- **The data**
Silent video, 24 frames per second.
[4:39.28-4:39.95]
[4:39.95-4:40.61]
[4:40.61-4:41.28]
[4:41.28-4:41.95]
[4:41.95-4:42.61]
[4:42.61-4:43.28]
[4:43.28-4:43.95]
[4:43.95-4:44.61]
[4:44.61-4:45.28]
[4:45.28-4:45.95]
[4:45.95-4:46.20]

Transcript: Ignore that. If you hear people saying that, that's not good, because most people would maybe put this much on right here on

- **Task prompt**
Set down only the lines from the line with "[4:42.61-4:43.28]" through the last line of the data above, keeping both the first and the last.

- **Answer section**
[4:42.61-4:43.28]
[4:43.28-4:43.95]
[4:43.95-4:44.61]
[4:44.61-4:45.28]
[4:45.28-4:45.95]
[4:45.95-4:46.20]

Transcript: Ignore that. If you hear people saying that, that's not good, because most people would maybe put this much on right here on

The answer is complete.